*** Opening Supplied material ***
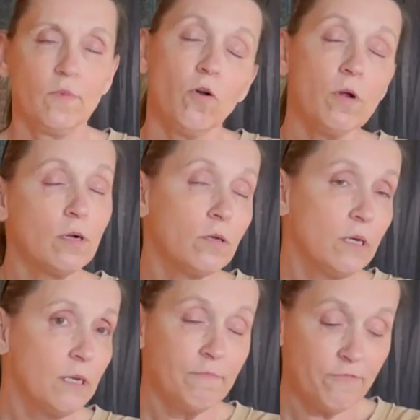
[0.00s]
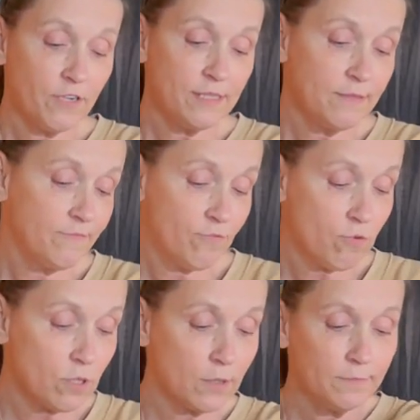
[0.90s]
Or I'll cook it up and freeze it
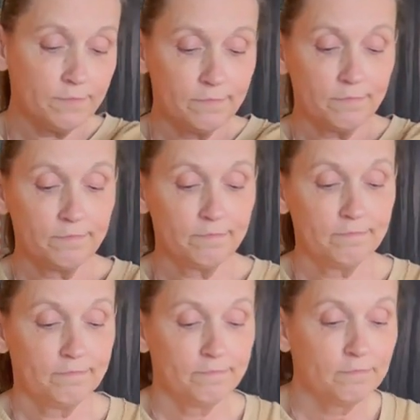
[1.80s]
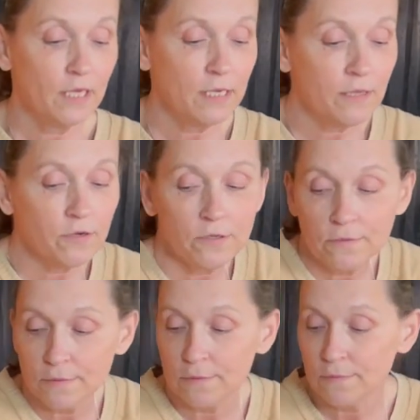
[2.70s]
for another
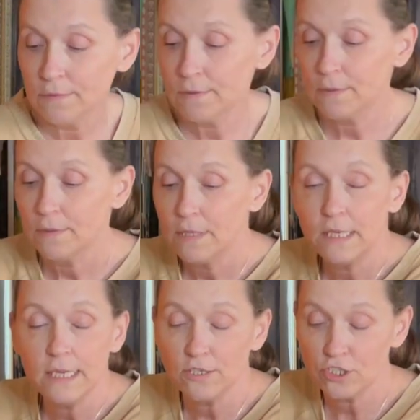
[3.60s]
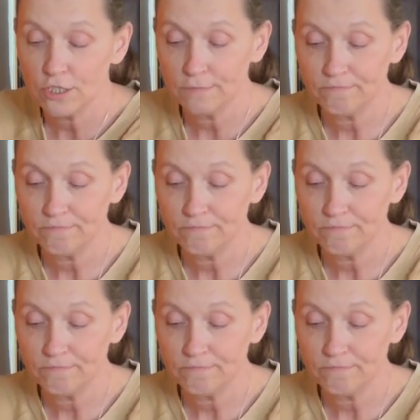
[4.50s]
dish.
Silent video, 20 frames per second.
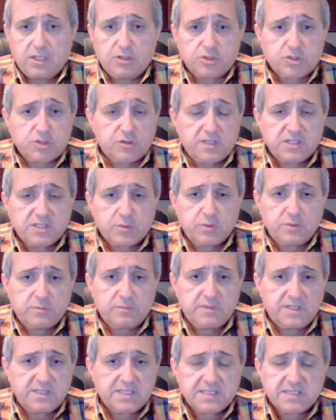So
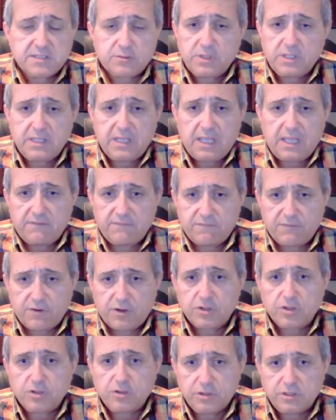this is really a
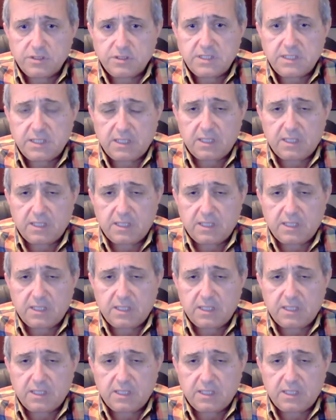very good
*** Closing Supplied material ***
Problem to solve:
When you set down the records above, copy every line exactly and exclude the pictures.

The completed task:
[0.00s]
[0.90s]
Or I'll cook it up and freeze it
[1.80s]
[2.70s]
for another
[3.60s]
[4.50s]
dish.
Silent video, 20 frames per second.
So
this is really a
very good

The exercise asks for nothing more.